Why aren’t these graduates landing jobs when the vacancy rate has increased in recent years?

According to the Texas Woman’s University associate dean Dr. Karen Lyon, registered nurses with ample experience are re-entering the market and in some cases, working additional hours to cover up the losses incurred in their retirement and 401(k) accounts, making it difficult for novices to find permanent employment.

Apart from the increase in competition, employers are hesitant to choose new grads over experienced nurses in fast-paced environments in which the patient’s acuity requires quick decision making.

So is their hope left for new nursing grads for finding employment in demanding and specialized nursing areas?

It’s quite possible… they just need to be excellent at what specialized positions demand. This excellence and skill development can be achieved through advanced nursing degrees.

Several institutes and universities offer accelerated nursing programs, and many nursing graduates have been able to find good employment after graduating from such courses. The good news for students is that it’s getting progressively easier to enroll in nursing programs online, so individuals who are currently working on low-paying nursing jobs can increase their credentials without abandoning their current pay checks. This is especially helpful if you are having trouble finding nurse scholarships.

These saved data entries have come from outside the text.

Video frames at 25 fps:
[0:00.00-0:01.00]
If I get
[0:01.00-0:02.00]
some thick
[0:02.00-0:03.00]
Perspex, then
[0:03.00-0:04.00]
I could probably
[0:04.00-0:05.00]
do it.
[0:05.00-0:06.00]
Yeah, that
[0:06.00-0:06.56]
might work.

Most types of nursing degrees are available in accelerated programs to students, ranging from licensed practical nursing to doctor of nursing practice. Online schools are also allowing students to attain a part of the degree in an accelerated manner, which has raised the enrollment rate in second degree nursing programs such as bachelors of science in nursing and master of science in nursing.

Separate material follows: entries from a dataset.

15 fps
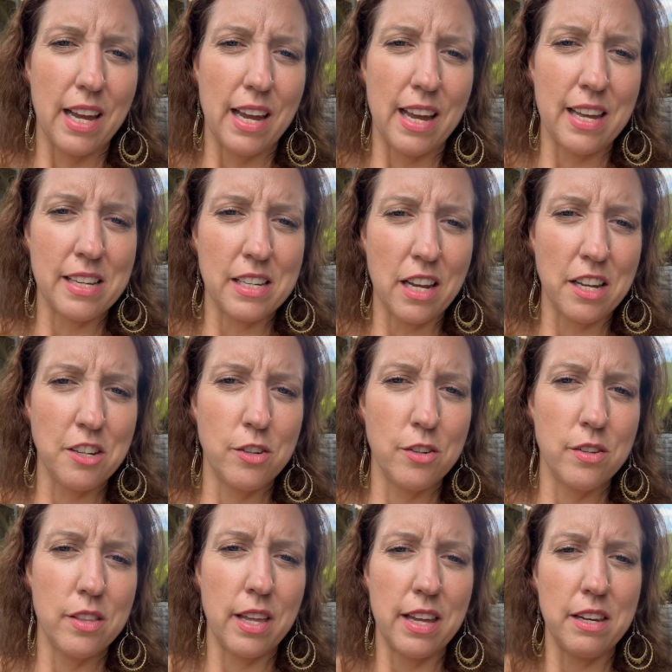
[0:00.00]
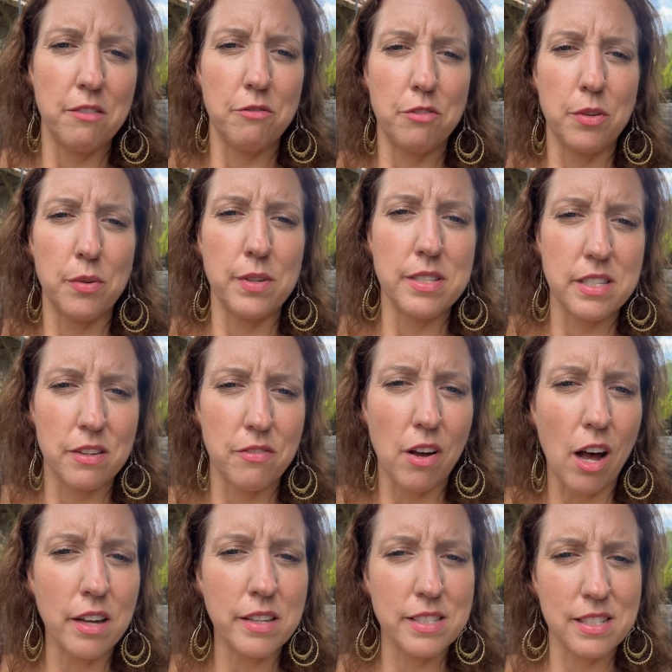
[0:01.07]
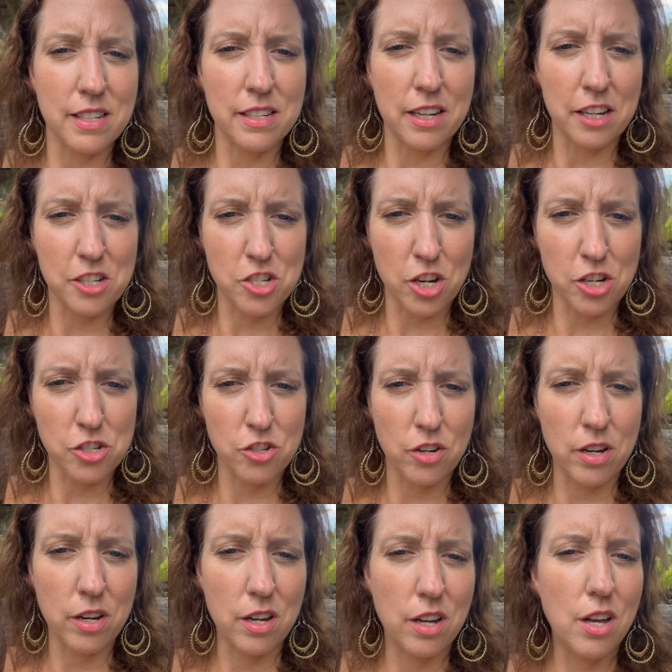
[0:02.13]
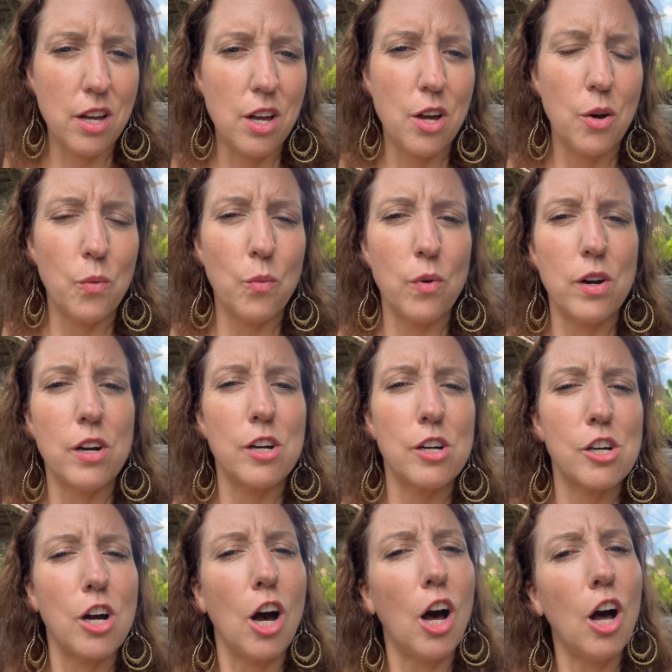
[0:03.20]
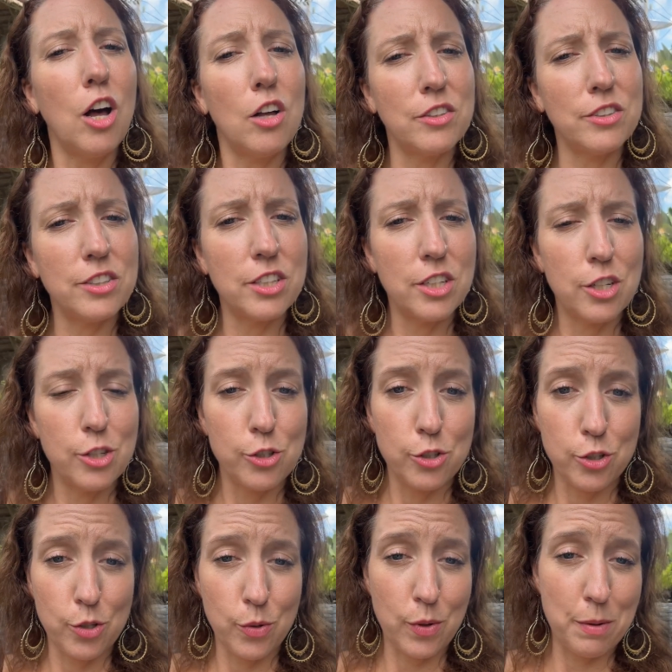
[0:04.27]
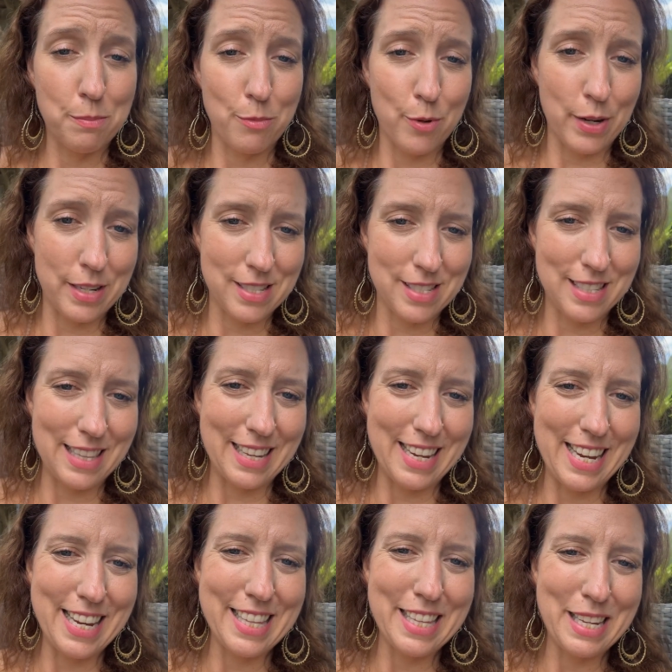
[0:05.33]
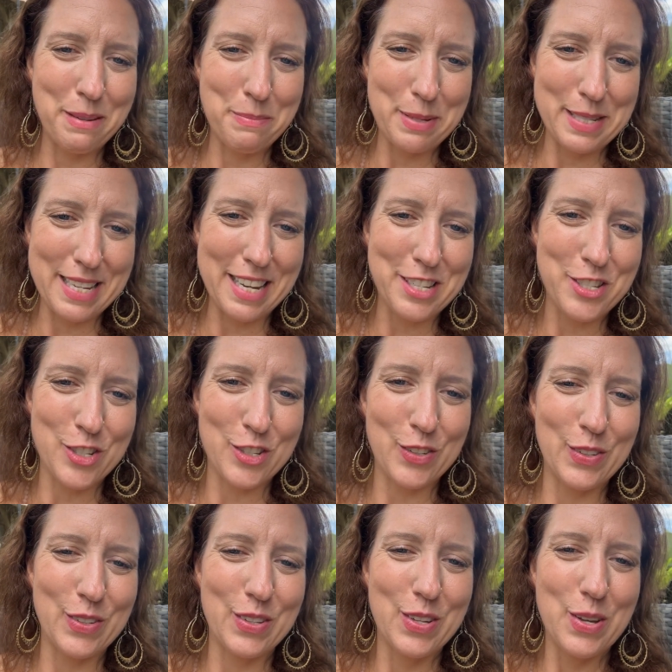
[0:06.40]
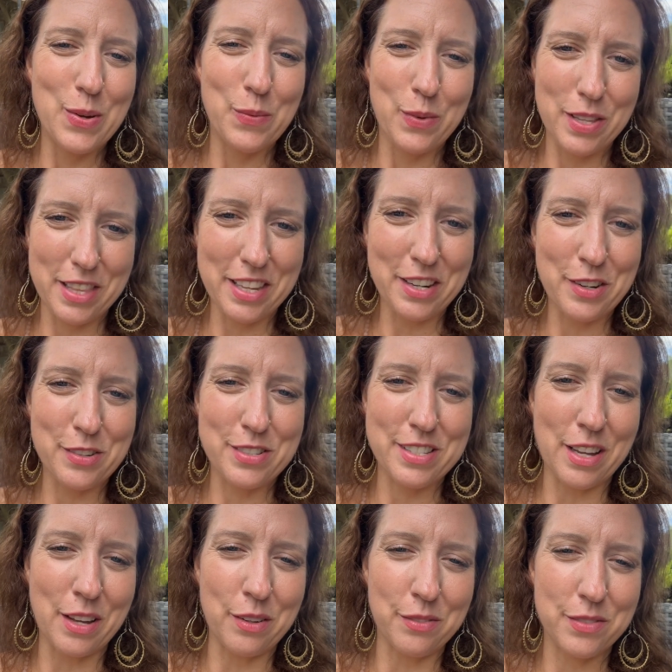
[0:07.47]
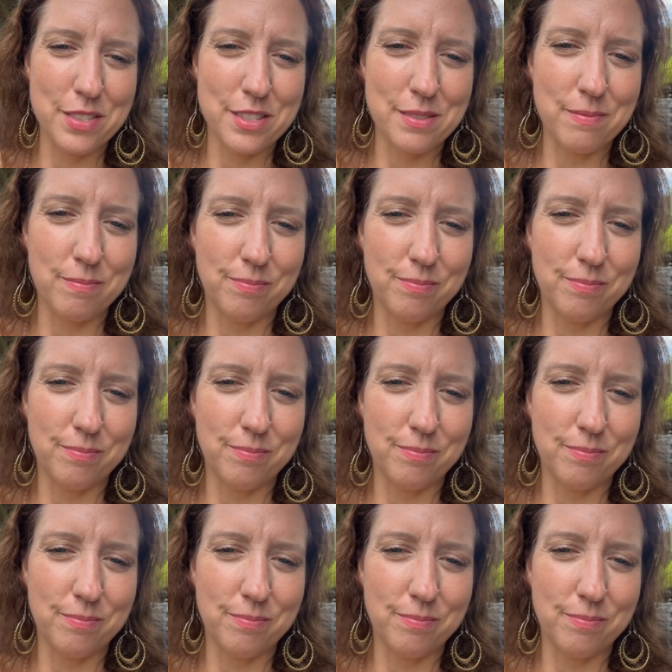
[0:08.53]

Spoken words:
And under the influence of Hasta Nakshatra, we're called to embrace the healing potential within ourselves.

Accelerated Nursing Programs can prove to be the difference maker

As mentioned above, accelerated programs are ideal for further skill development, but they offer other benefits including:

1. Shorter graduation time

The curriculum in most accelerated programs can be completed within a year or two, provided that the enrolled student already holds a bachelor’s degree. Accelerated nursing degrees can therefore be attached quickly and land the nursing graduate in a specialized role sooner rather than later.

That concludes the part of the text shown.